Instructions to follow: What is needed is an exact retyping of each entry, pictures excluded.

Input data:
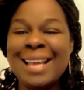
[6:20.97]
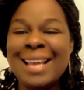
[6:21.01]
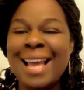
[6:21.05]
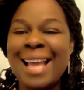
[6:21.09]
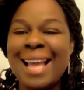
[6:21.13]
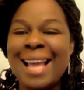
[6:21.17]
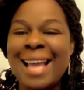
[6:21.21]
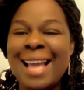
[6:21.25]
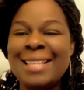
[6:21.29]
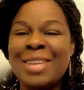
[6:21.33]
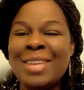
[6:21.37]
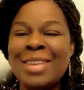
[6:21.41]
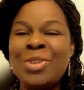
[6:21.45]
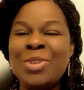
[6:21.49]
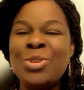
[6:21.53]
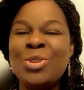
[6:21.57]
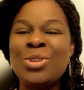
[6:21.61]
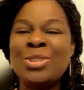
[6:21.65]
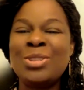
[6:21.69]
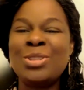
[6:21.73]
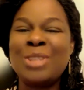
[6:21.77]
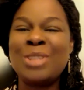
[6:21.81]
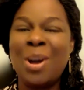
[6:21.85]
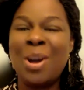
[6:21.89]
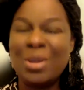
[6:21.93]
I say, you
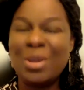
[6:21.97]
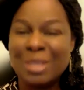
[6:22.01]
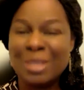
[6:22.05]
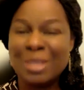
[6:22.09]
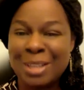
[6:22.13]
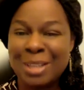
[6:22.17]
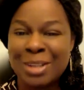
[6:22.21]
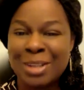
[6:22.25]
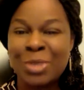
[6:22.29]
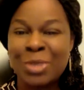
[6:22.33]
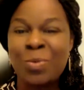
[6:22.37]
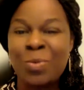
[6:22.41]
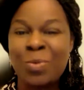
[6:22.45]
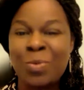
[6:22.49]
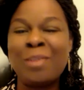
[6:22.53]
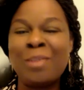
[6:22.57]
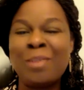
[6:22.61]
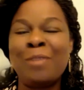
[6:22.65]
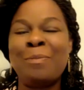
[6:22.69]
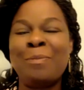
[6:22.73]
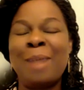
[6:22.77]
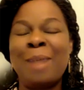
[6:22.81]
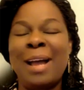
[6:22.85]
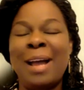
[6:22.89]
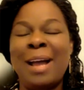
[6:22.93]
don't touch one
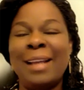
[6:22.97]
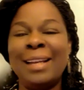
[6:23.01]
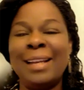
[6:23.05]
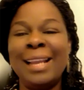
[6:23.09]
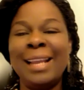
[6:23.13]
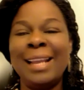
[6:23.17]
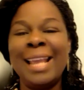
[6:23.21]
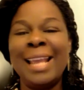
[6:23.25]
of mine.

Task answer:
[6:20.97]
[6:21.01]
[6:21.05]
[6:21.09]
[6:21.13]
[6:21.17]
[6:21.21]
[6:21.25]
[6:21.29]
[6:21.33]
[6:21.37]
[6:21.41]
[6:21.45]
[6:21.49]
[6:21.53]
[6:21.57]
[6:21.61]
[6:21.65]
[6:21.69]
[6:21.73]
[6:21.77]
[6:21.81]
[6:21.85]
[6:21.89]
[6:21.93]
I say, you
[6:21.97]
[6:22.01]
[6:22.05]
[6:22.09]
[6:22.13]
[6:22.17]
[6:22.21]
[6:22.25]
[6:22.29]
[6:22.33]
[6:22.37]
[6:22.41]
[6:22.45]
[6:22.49]
[6:22.53]
[6:22.57]
[6:22.61]
[6:22.65]
[6:22.69]
[6:22.73]
[6:22.77]
[6:22.81]
[6:22.85]
[6:22.89]
[6:22.93]
don't touch one
[6:22.97]
[6:23.01]
[6:23.05]
[6:23.09]
[6:23.13]
[6:23.17]
[6:23.21]
[6:23.25]
of mine.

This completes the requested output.